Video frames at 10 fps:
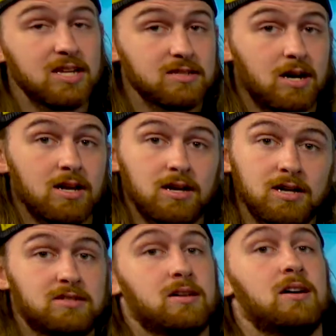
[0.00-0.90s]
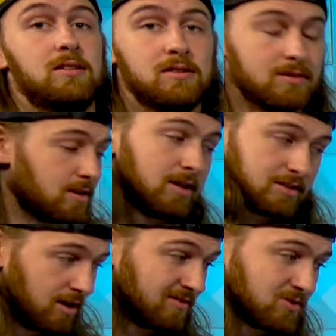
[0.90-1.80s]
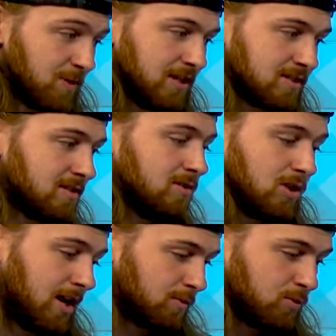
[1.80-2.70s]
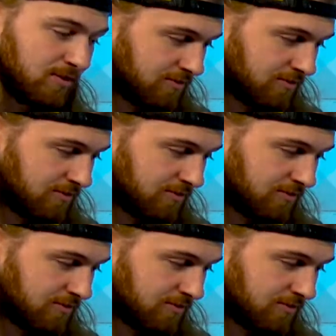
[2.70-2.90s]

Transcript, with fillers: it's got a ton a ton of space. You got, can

################

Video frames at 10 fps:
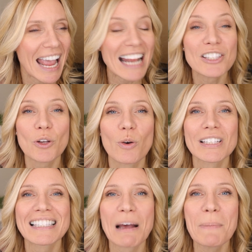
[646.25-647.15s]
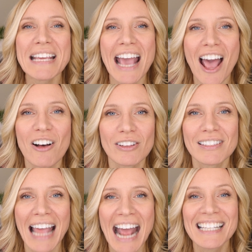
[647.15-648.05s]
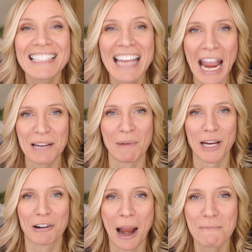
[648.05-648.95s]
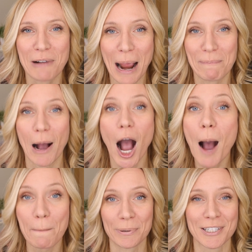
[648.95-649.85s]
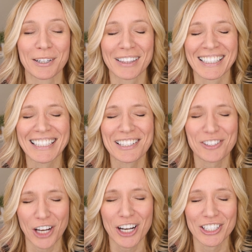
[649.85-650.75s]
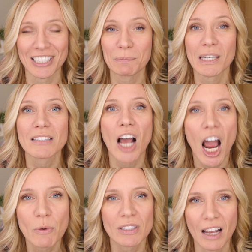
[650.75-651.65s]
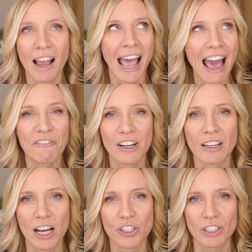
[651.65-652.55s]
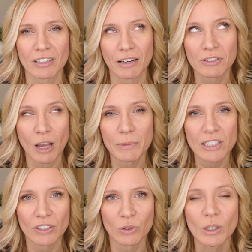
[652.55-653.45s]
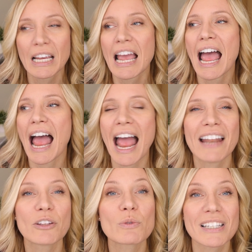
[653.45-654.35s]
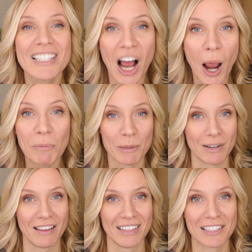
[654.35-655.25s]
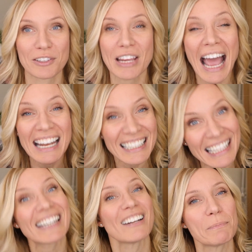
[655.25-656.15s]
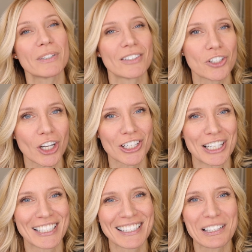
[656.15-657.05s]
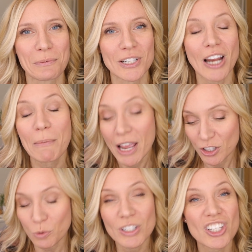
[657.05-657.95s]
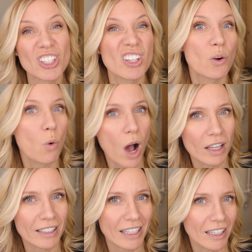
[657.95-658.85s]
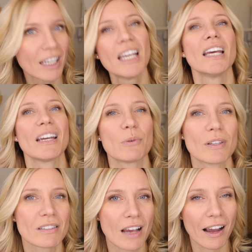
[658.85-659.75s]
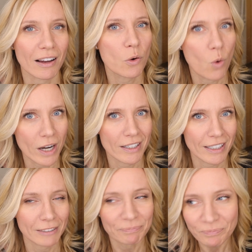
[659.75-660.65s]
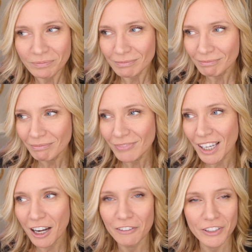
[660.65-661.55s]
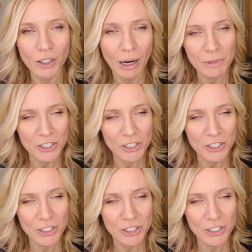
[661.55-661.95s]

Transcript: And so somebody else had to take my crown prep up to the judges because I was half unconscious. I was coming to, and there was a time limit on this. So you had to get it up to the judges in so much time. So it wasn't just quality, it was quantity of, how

################

[EXERCISE DIRECTIONS] Copy only what lies between the line with "[653.45-654.35s]" and the line with "Transcript: And so", those two lines included, exactly as given above; pictures stay out.

[WRITTEN RESPONSE]
[653.45-654.35s]
[654.35-655.25s]
[655.25-656.15s]
[656.15-657.05s]
[657.05-657.95s]
[657.95-658.85s]
[658.85-659.75s]
[659.75-660.65s]
[660.65-661.55s]
[661.55-661.95s]

Transcript: And so somebody else had to take my crown prep up to the judges because I was half unconscious. I was coming to, and there was a time limit on this. So you had to get it up to the judges in so much time. So it wasn't just quality, it was quantity of, how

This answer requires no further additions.